* **What to produce**: Give the listing again in full and exactly, apart from its pictures.

::::

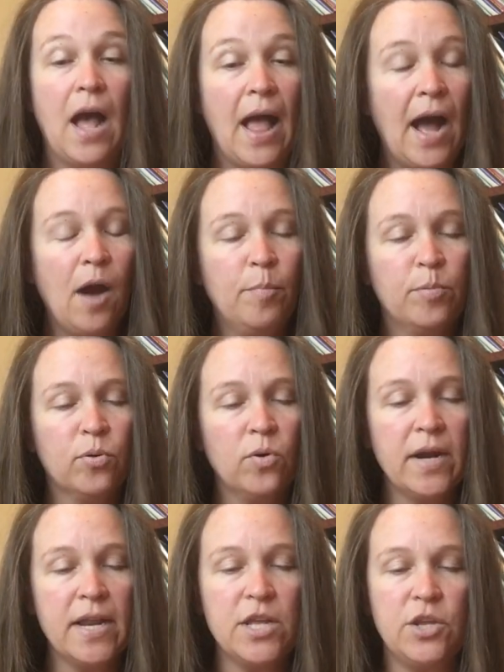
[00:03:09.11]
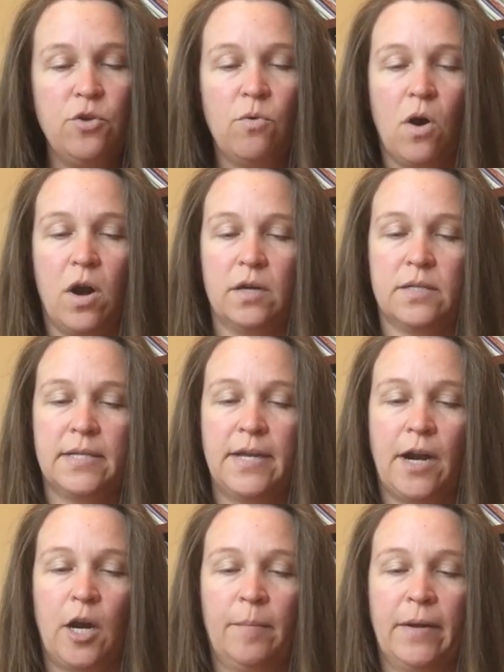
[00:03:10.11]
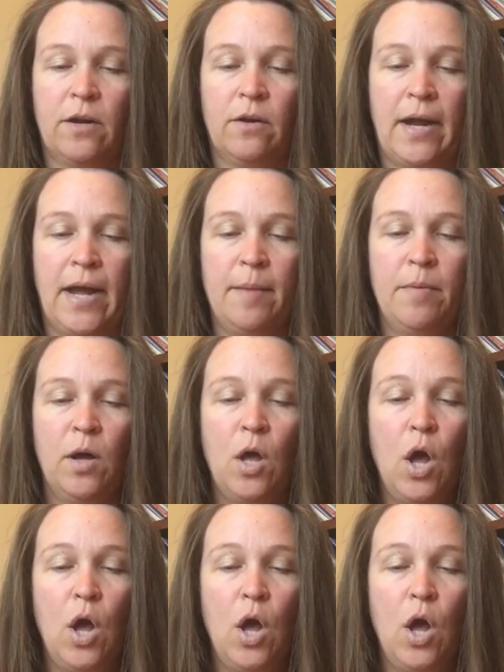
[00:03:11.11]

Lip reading: How pretty you are, said Hermit crab.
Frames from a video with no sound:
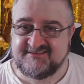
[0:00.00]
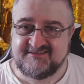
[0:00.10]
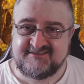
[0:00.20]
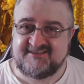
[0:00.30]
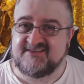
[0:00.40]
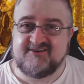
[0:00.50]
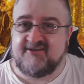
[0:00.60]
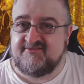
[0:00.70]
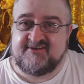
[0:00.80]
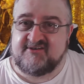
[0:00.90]
Because they're
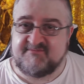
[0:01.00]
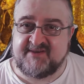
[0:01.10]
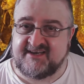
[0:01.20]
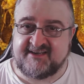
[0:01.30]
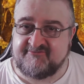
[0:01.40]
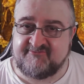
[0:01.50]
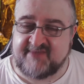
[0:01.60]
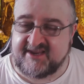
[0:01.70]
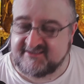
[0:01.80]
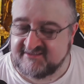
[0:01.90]
not. They're not going to be any different from
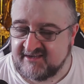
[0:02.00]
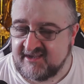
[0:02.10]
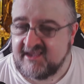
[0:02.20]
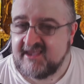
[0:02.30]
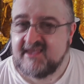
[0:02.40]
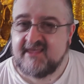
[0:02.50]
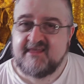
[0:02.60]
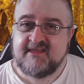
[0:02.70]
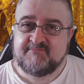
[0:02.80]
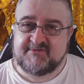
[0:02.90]
that.
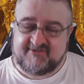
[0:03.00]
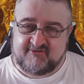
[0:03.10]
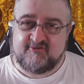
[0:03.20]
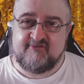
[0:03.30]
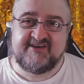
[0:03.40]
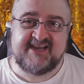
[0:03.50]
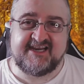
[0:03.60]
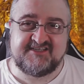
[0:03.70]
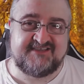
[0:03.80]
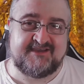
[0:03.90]
But Verhoeven
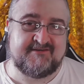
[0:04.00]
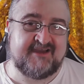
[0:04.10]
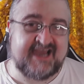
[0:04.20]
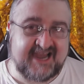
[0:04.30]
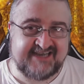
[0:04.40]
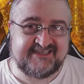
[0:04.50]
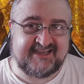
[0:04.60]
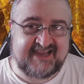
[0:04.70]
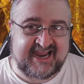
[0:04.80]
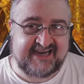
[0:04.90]
actually had
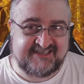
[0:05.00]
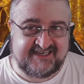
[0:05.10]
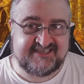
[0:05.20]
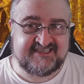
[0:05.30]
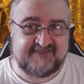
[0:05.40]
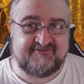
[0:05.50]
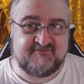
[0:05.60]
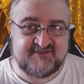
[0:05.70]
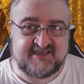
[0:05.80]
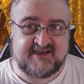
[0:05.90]
it acted as if it
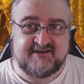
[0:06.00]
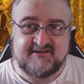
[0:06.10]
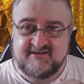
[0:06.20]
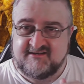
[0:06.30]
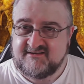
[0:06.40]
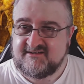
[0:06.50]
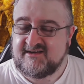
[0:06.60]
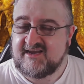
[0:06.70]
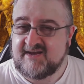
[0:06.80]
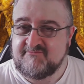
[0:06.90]
was a
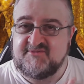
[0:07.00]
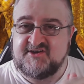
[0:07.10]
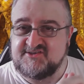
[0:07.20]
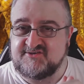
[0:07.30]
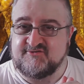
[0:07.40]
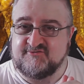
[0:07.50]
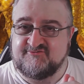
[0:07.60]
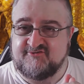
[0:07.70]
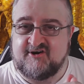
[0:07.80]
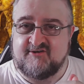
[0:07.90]
musical
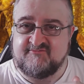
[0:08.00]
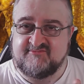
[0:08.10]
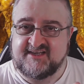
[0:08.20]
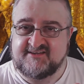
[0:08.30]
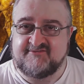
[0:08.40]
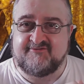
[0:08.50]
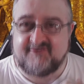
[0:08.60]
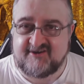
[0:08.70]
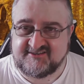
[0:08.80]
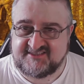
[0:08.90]
from like the
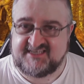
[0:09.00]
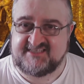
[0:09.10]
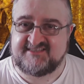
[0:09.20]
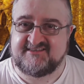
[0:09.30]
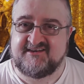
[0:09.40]
40s,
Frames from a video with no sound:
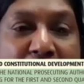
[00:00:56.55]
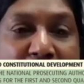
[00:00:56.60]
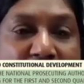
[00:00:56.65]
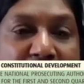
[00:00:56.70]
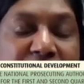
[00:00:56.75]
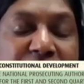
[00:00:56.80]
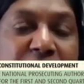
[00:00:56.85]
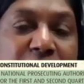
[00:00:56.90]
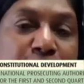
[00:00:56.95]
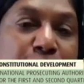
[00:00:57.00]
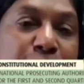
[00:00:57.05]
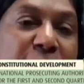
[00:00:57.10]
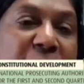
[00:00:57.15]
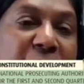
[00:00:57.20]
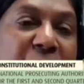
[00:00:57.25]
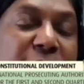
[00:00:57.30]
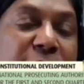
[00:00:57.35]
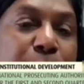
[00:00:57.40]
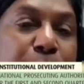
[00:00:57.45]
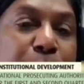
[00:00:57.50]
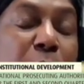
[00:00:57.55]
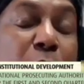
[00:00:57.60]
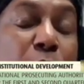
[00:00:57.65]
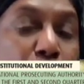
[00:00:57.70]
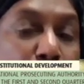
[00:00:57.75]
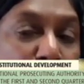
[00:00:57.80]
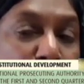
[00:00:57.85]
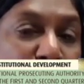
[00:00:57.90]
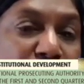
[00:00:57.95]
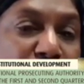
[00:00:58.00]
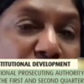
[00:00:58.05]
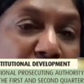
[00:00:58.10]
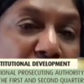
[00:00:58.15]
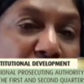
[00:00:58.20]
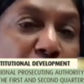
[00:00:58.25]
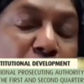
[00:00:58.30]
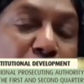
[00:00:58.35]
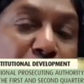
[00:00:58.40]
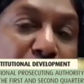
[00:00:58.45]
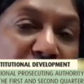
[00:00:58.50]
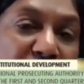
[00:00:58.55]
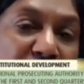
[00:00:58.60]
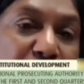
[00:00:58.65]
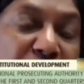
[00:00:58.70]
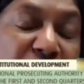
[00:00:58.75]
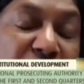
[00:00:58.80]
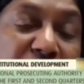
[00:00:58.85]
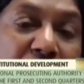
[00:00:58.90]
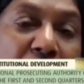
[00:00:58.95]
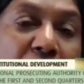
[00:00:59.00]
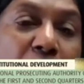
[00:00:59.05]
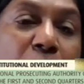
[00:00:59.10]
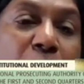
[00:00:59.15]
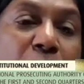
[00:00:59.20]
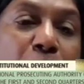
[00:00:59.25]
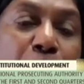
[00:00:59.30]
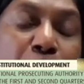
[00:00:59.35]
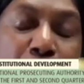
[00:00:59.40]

had in fact perused our papers, our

::::

* **Answer to the problem**:
[00:03:09.11]
[00:03:10.11]
[00:03:11.11]

Lip reading: How pretty you are, said Hermit crab.
Frames from a video with no sound:
[0:00.00]
[0:00.10]
[0:00.20]
[0:00.30]
[0:00.40]
[0:00.50]
[0:00.60]
[0:00.70]
[0:00.80]
[0:00.90]
Because they're
[0:01.00]
[0:01.10]
[0:01.20]
[0:01.30]
[0:01.40]
[0:01.50]
[0:01.60]
[0:01.70]
[0:01.80]
[0:01.90]
not. They're not going to be any different from
[0:02.00]
[0:02.10]
[0:02.20]
[0:02.30]
[0:02.40]
[0:02.50]
[0:02.60]
[0:02.70]
[0:02.80]
[0:02.90]
that.
[0:03.00]
[0:03.10]
[0:03.20]
[0:03.30]
[0:03.40]
[0:03.50]
[0:03.60]
[0:03.70]
[0:03.80]
[0:03.90]
But Verhoeven
[0:04.00]
[0:04.10]
[0:04.20]
[0:04.30]
[0:04.40]
[0:04.50]
[0:04.60]
[0:04.70]
[0:04.80]
[0:04.90]
actually had
[0:05.00]
[0:05.10]
[0:05.20]
[0:05.30]
[0:05.40]
[0:05.50]
[0:05.60]
[0:05.70]
[0:05.80]
[0:05.90]
it acted as if it
[0:06.00]
[0:06.10]
[0:06.20]
[0:06.30]
[0:06.40]
[0:06.50]
[0:06.60]
[0:06.70]
[0:06.80]
[0:06.90]
was a
[0:07.00]
[0:07.10]
[0:07.20]
[0:07.30]
[0:07.40]
[0:07.50]
[0:07.60]
[0:07.70]
[0:07.80]
[0:07.90]
musical
[0:08.00]
[0:08.10]
[0:08.20]
[0:08.30]
[0:08.40]
[0:08.50]
[0:08.60]
[0:08.70]
[0:08.80]
[0:08.90]
from like the
[0:09.00]
[0:09.10]
[0:09.20]
[0:09.30]
[0:09.40]
40s,
Frames from a video with no sound:
[00:00:56.55]
[00:00:56.60]
[00:00:56.65]
[00:00:56.70]
[00:00:56.75]
[00:00:56.80]
[00:00:56.85]
[00:00:56.90]
[00:00:56.95]
[00:00:57.00]
[00:00:57.05]
[00:00:57.10]
[00:00:57.15]
[00:00:57.20]
[00:00:57.25]
[00:00:57.30]
[00:00:57.35]
[00:00:57.40]
[00:00:57.45]
[00:00:57.50]
[00:00:57.55]
[00:00:57.60]
[00:00:57.65]
[00:00:57.70]
[00:00:57.75]
[00:00:57.80]
[00:00:57.85]
[00:00:57.90]
[00:00:57.95]
[00:00:58.00]
[00:00:58.05]
[00:00:58.10]
[00:00:58.15]
[00:00:58.20]
[00:00:58.25]
[00:00:58.30]
[00:00:58.35]
[00:00:58.40]
[00:00:58.45]
[00:00:58.50]
[00:00:58.55]
[00:00:58.60]
[00:00:58.65]
[00:00:58.70]
[00:00:58.75]
[00:00:58.80]
[00:00:58.85]
[00:00:58.90]
[00:00:58.95]
[00:00:59.00]
[00:00:59.05]
[00:00:59.10]
[00:00:59.15]
[00:00:59.20]
[00:00:59.25]
[00:00:59.30]
[00:00:59.35]
[00:00:59.40]

had in fact perused our papers, our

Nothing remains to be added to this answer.